Sasol announced today (2 October), that it will sell 50% of its US base chemicals business (the Lake Charles Chemical Project [LCCP]) to LyondellBasell, a multinational chemicals firm, for $2.0bn (c. R33bn). If the deal is approved by Sasol shareholders, LyondellBasell will own 50% of the LCCP base chemicals.
Sasol has been aiming to raise up to $6bn to pay-down debt and sort out its balance sheet. We estimate that this transaction, in addition to recent self-help measures and previously announced asset disposals, will generate about $5.1bn for Sasol (see first four rows in Figure 1 below). Today’s announcement also states that Sasol continues to work towards a rights issue in the first six months of calendar year 2021 (January-June 2021). The amount and the timing of the rights issue still has to be announced and will depend in part on the macro-environment and any other asset sales between now and then.
We estimate that Sasol could raise up to c. $900mn in a rights issue (equal to c. 19% of the Group’s current market cap), based on Figure 1 below. But we would caution that the company has given different messages on the rights issue previously so the actual figure may differ.
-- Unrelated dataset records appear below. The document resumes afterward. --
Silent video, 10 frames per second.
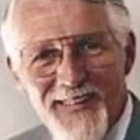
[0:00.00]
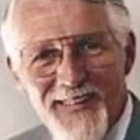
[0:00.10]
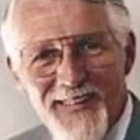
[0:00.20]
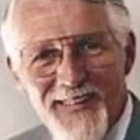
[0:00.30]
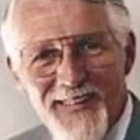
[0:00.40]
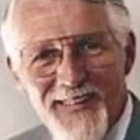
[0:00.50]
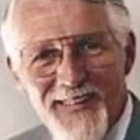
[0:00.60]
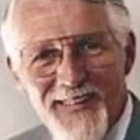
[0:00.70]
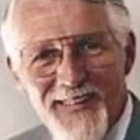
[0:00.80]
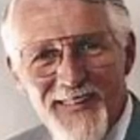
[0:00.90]

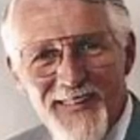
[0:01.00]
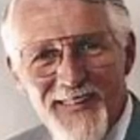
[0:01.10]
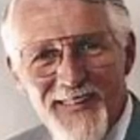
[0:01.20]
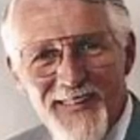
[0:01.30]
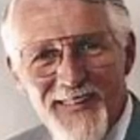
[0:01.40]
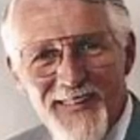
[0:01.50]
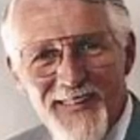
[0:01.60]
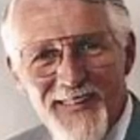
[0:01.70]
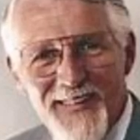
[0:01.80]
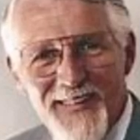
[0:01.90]

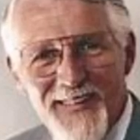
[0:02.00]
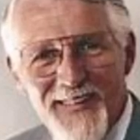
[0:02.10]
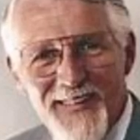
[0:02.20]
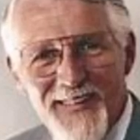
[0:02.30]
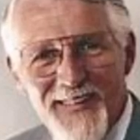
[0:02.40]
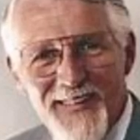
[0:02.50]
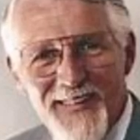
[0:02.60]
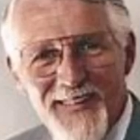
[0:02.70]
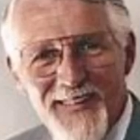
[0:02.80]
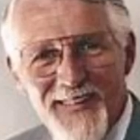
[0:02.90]

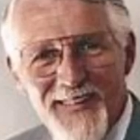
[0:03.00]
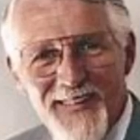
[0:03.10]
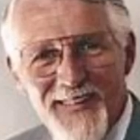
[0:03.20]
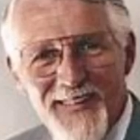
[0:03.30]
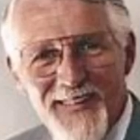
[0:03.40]
(no lip movement)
Figure 1: Sasol potential asset disposal
Source: Anchor, Sasol
The net debt / EBITDA covenant may be used as a guide to how much capital Sasol intends to raise in a rights issue.
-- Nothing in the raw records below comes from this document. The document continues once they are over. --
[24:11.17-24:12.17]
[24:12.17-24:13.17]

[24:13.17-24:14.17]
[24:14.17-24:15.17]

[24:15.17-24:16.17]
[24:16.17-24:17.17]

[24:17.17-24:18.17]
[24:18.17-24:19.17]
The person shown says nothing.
Figure 2: Sasol net debt/EBITDA covenant
Source: Sasol, Anchor
Sasol’s adjusted EBITDA stood at $3.4bn in FY19 and $2.2bn in FY20. Using the $2.4bn FY21 consensus analysts’ estimate, it does not appear to us as if a rights issue is needed if Sasol’s aim is purely to get net debt/EBITDA below 3.0x. Under that scenario, Sasol would need to raise $2.8bn to reduce its net debt from $10.0bn down to $7.2bn. The company has already raised $3.1bn from various self-help measures and previously announced asset disposals (excluding its US base chemicals business).
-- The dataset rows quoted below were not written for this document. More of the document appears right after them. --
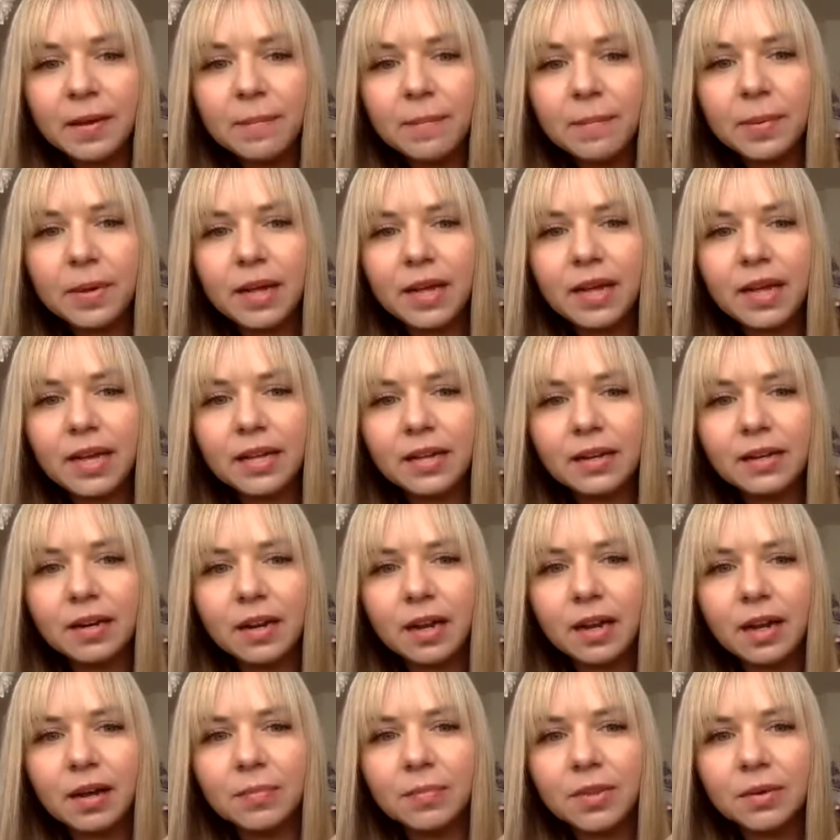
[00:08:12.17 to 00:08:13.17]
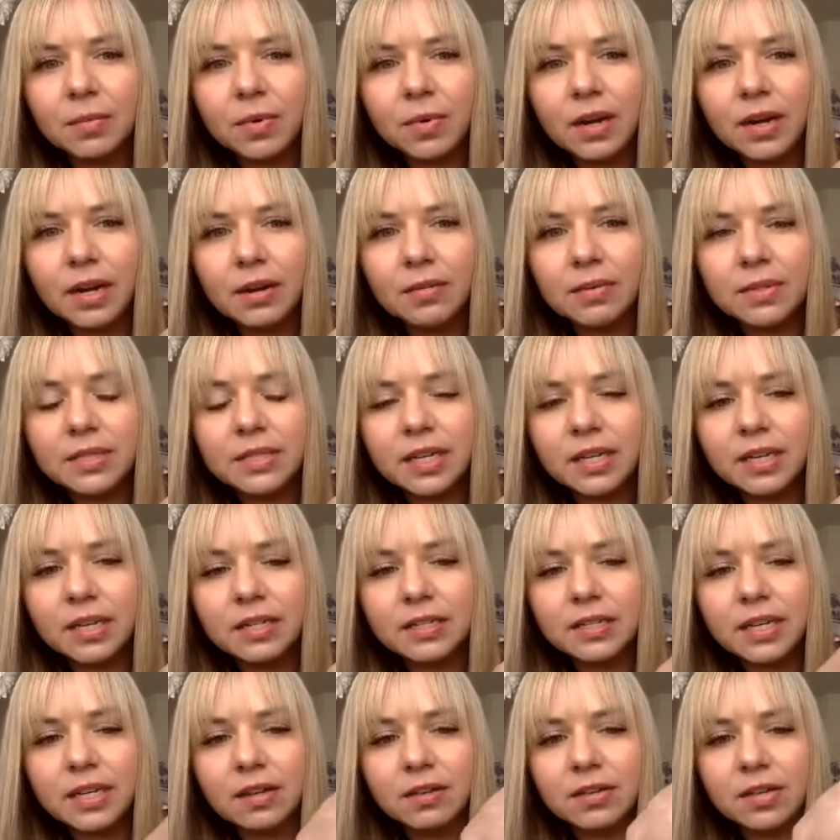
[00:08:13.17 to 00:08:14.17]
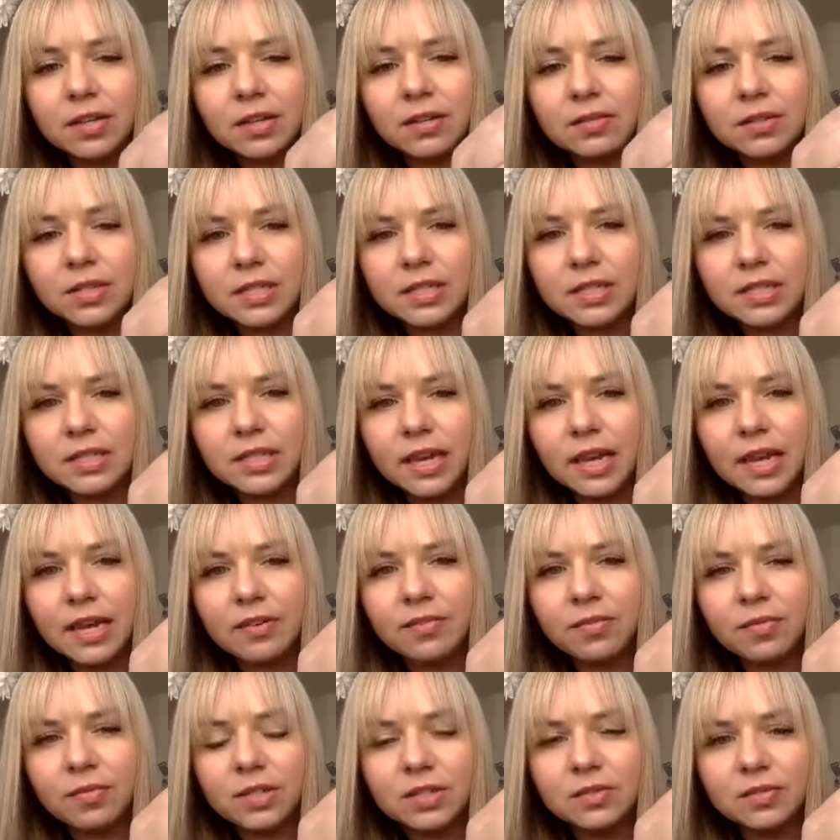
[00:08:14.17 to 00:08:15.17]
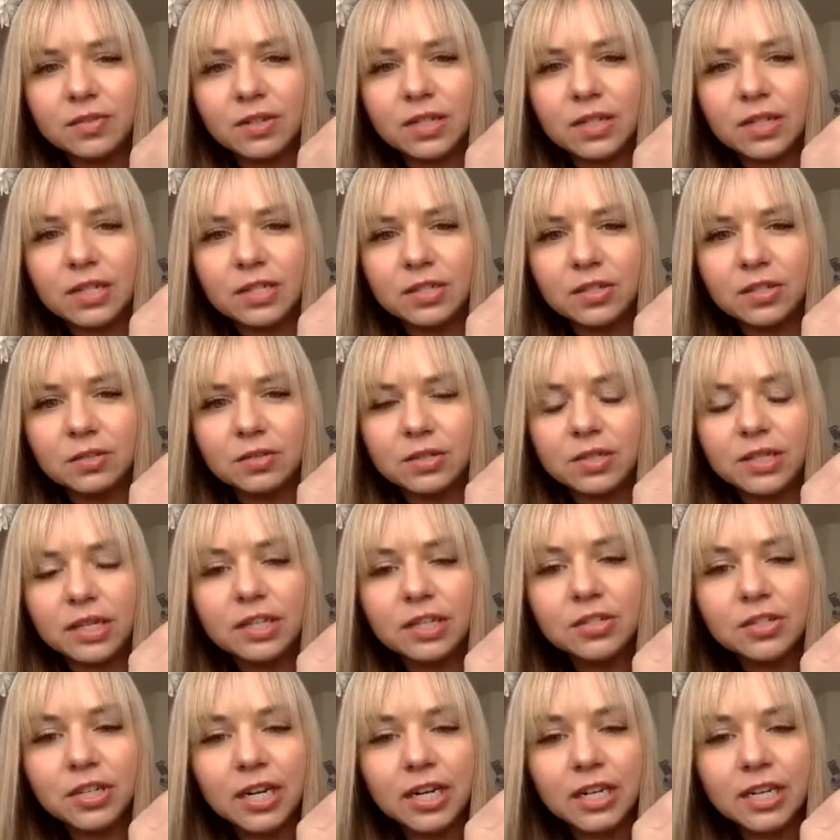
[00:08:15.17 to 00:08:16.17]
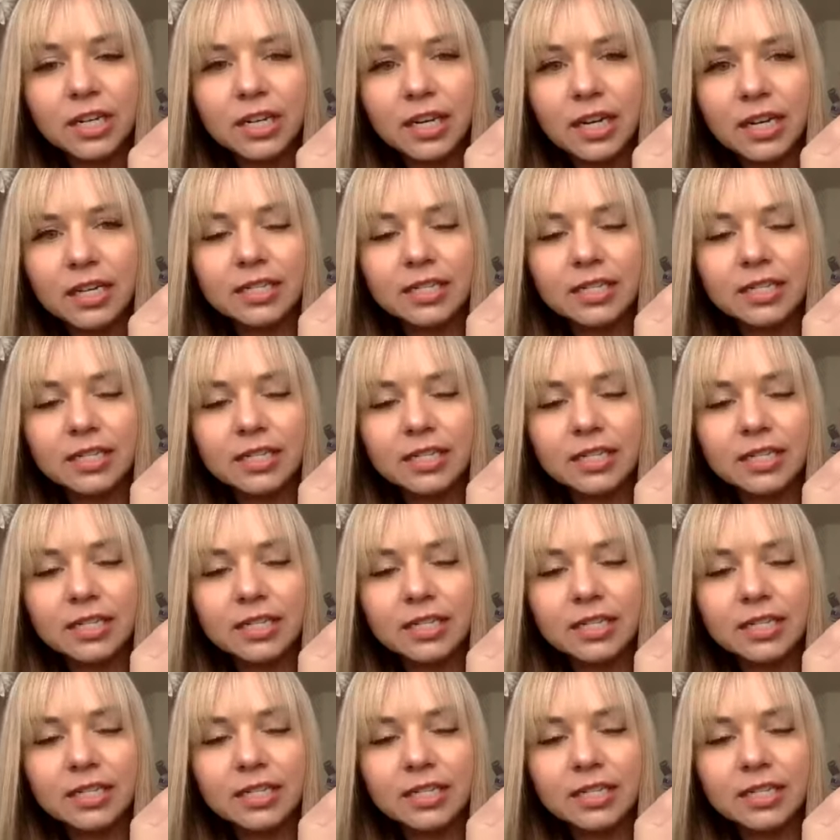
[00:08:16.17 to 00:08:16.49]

But okay. The one I was going to tell you to save was really a Tuesday training I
Figure 3: FY21 net debt capacity using net debt / EBITDA of 3.0x as a ceiling
Source: Anchor, Sasol
Sasol has also said that it will consider reintroducing a dividend once its net debt/EBITDA is less than 2.0x. Perhaps that is the leverage ratio that management has in mind and this moment is seen as a chance to fix the balance sheet once and for all. Under this scenario, if FY21 EBITDA is $2.4bn, Sasol would have to raise $5.2bn in capital. We note that the Group will have raised $5.1bn in capital from self-help measures and asset disposals.
Figure 4: FY21 net debt capacity using net debt/EBITDA of 2.0x as a ceiling
Source: Anchor, Sasol
We reiterate that, in our view, there does not seem to be a need for a major rights issue. We estimate $900mn for now as a working figure, but as Figures 3 and 4 above show, it could justifiably be much smaller than that amount.
We believe that Sasol’s earnings should improve materially in FY22 but will remain muted in FY21, unless there is a major improvement in oil and chemical prices (see Figure 5 ).
Figure 5: Sasol consensus EPS, FY20A to FY23E
Source: Bloomberg, Anchor
FY22 EPS of R26 would put the share on a 5x multiple to FY22. That is cheap vs history. However, the FY22 earnings number (if it comes to fruition) is several reporting periods away, with a decent amount of uncertainty between now and then. So, whilst acknowledging that the share looks cheap to FY22, we are also cogniscant of the risks and, in our view, the risk-reward equation warrants holding on to our Sasol position although we would not be further buyers of the share at present.